(LISTED ENTRIES)
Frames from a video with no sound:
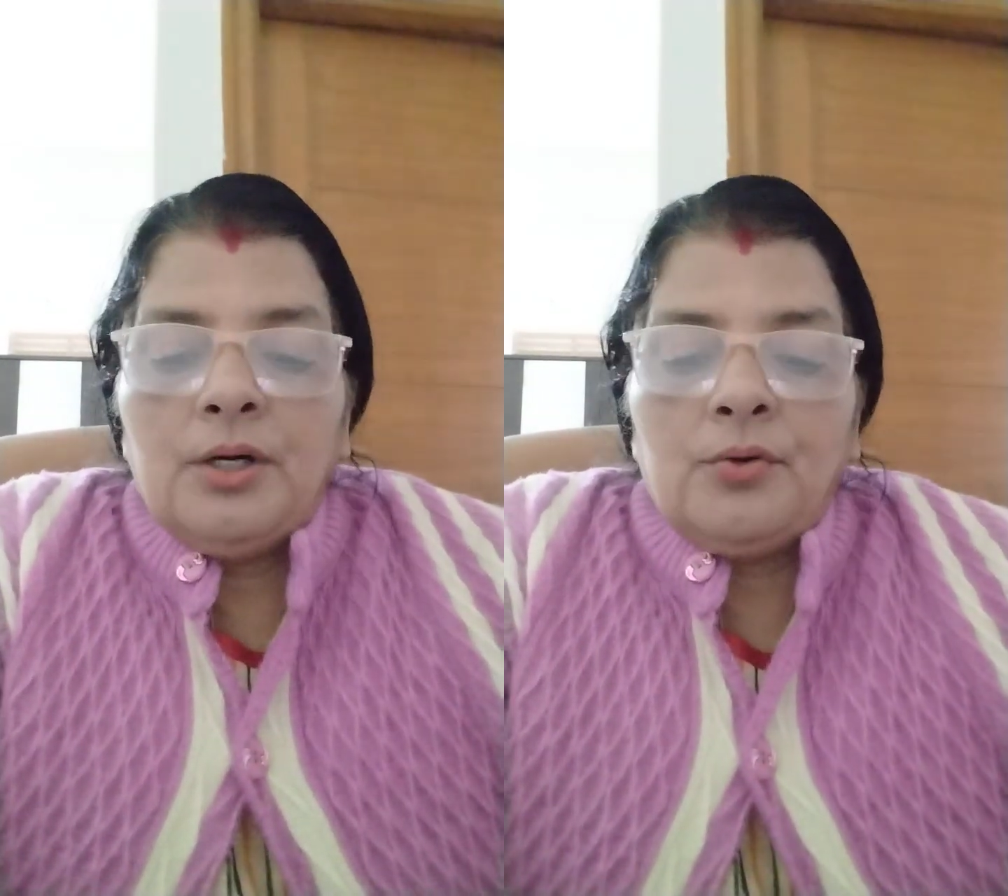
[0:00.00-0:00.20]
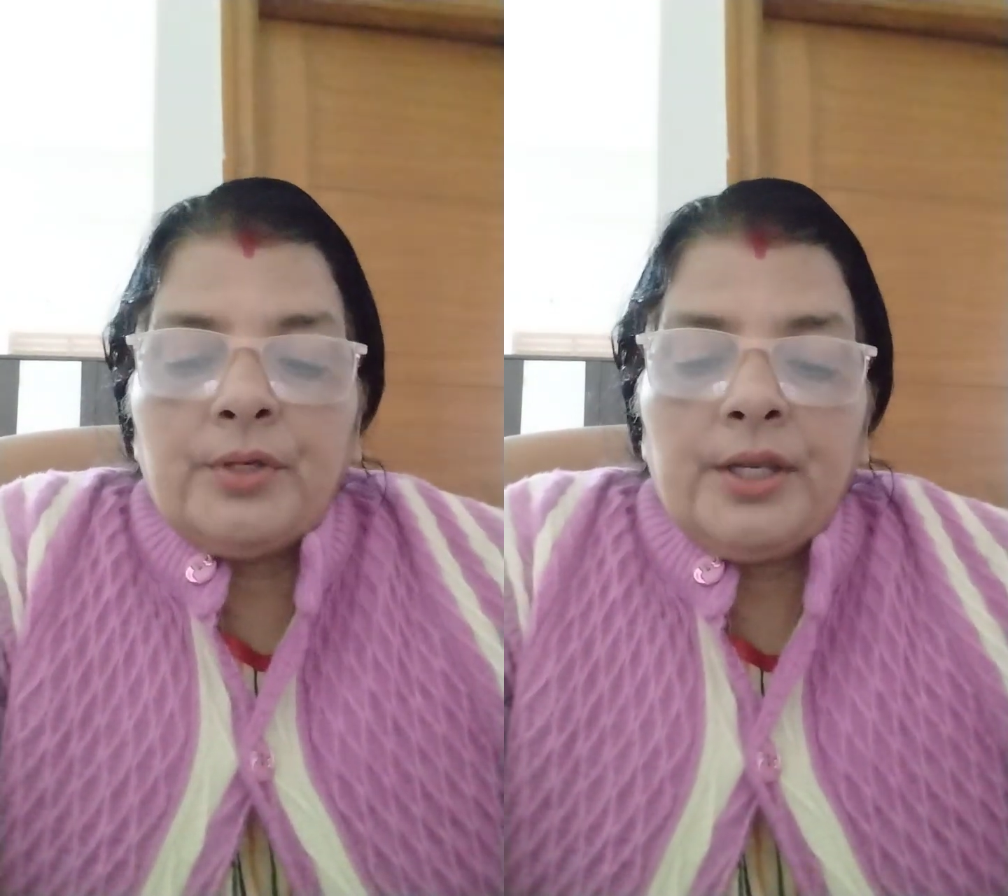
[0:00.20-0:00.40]

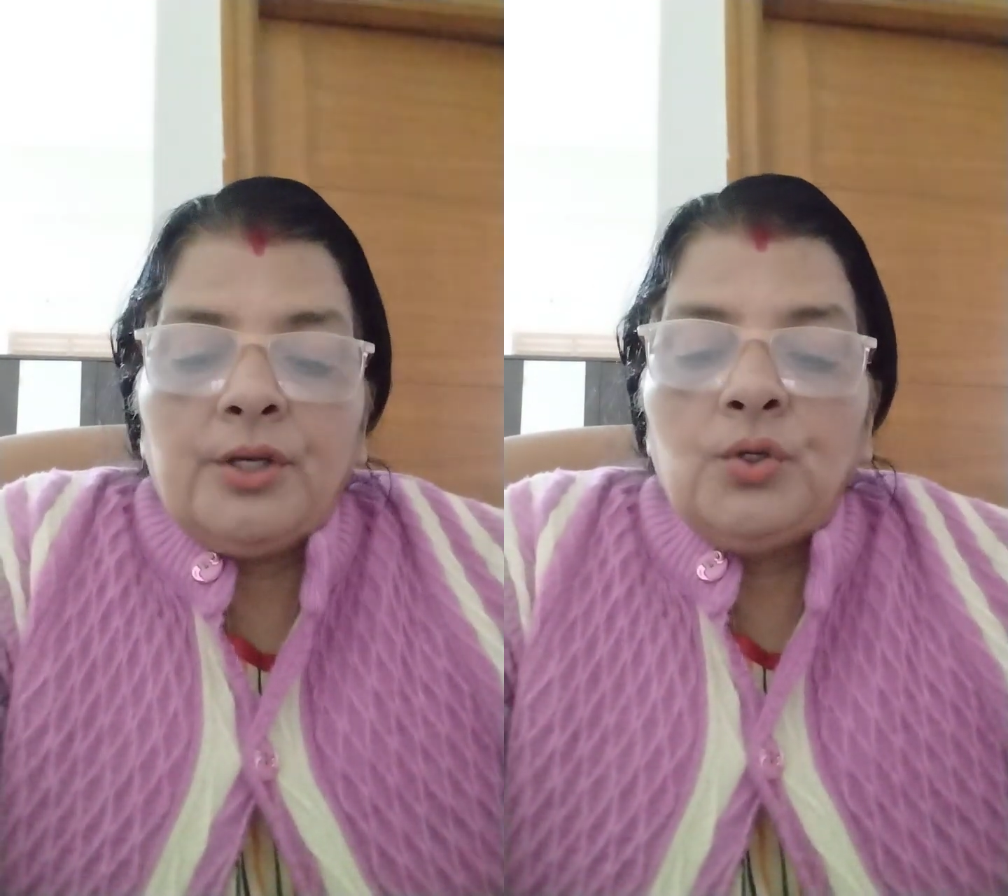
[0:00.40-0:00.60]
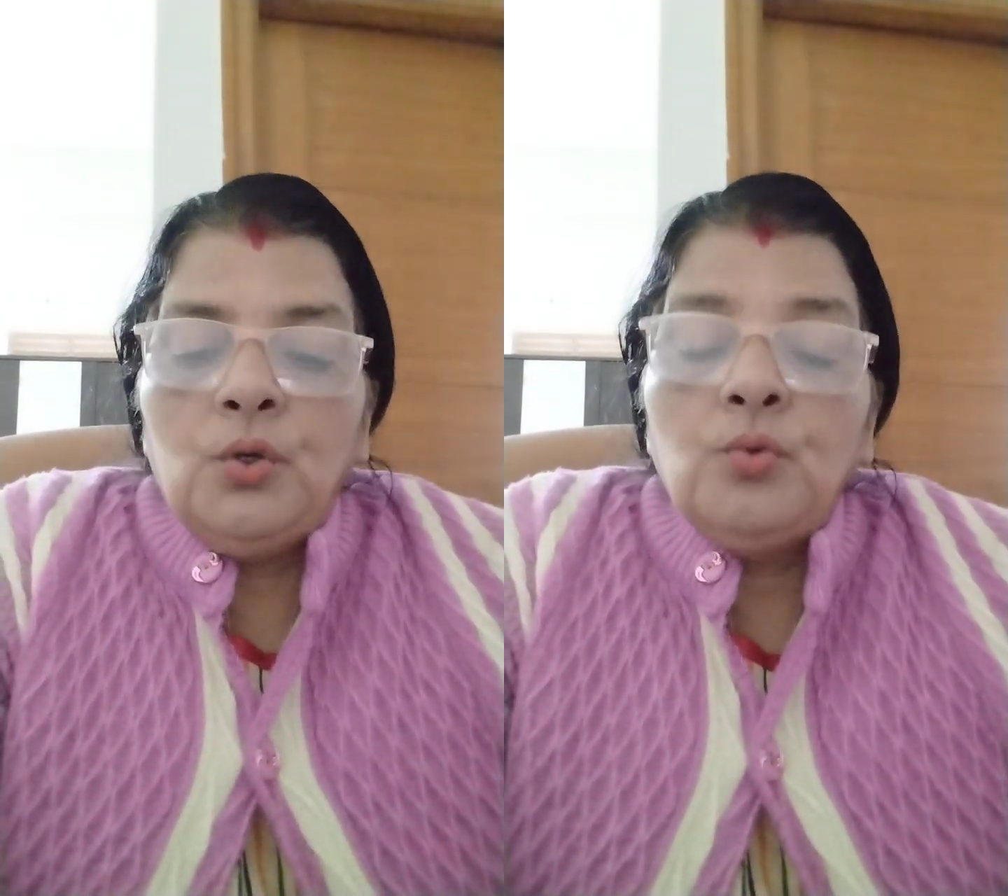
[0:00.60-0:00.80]
Okay,
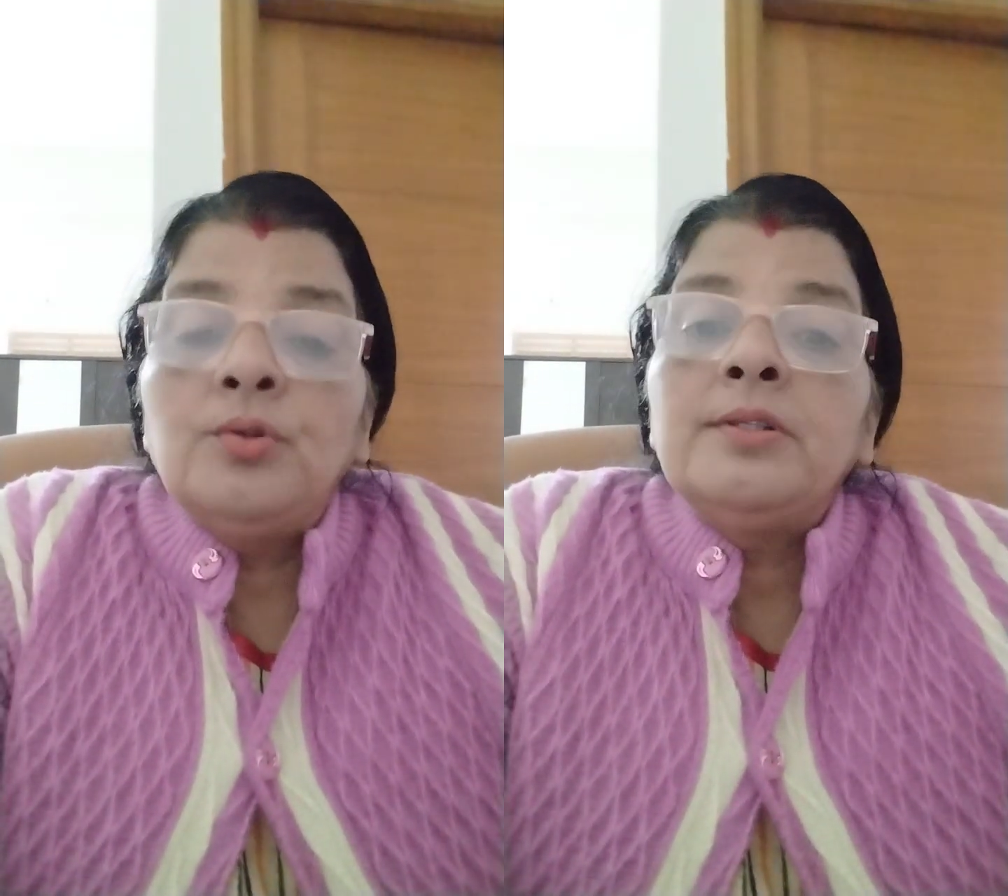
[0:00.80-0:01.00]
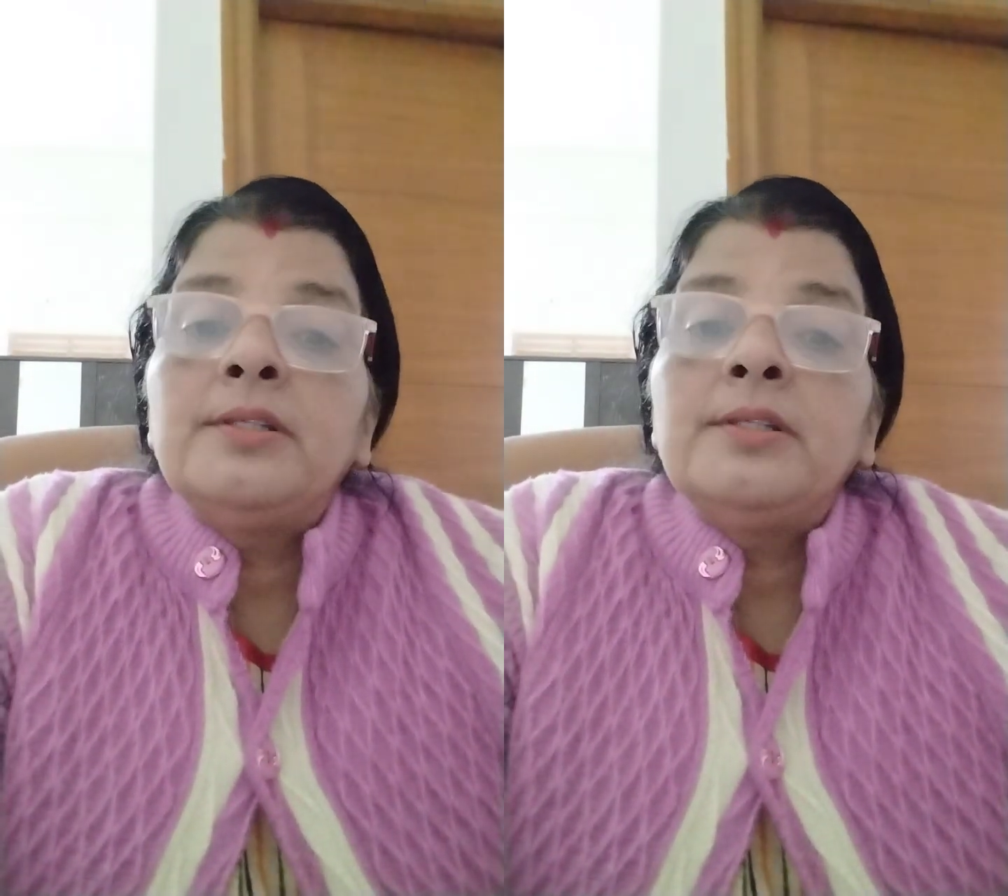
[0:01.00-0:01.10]
glucose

(TASK STATEMENT)
Only an exact copy of the entries, with no pictures, is expected as the answer.

(EXERCISE SOLUTION)
Frames from a video with no sound:
[0:00.00-0:00.20]
[0:00.20-0:00.40]

[0:00.40-0:00.60]
[0:00.60-0:00.80]
Okay,
[0:00.80-0:01.00]
[0:01.00-0:01.10]
glucose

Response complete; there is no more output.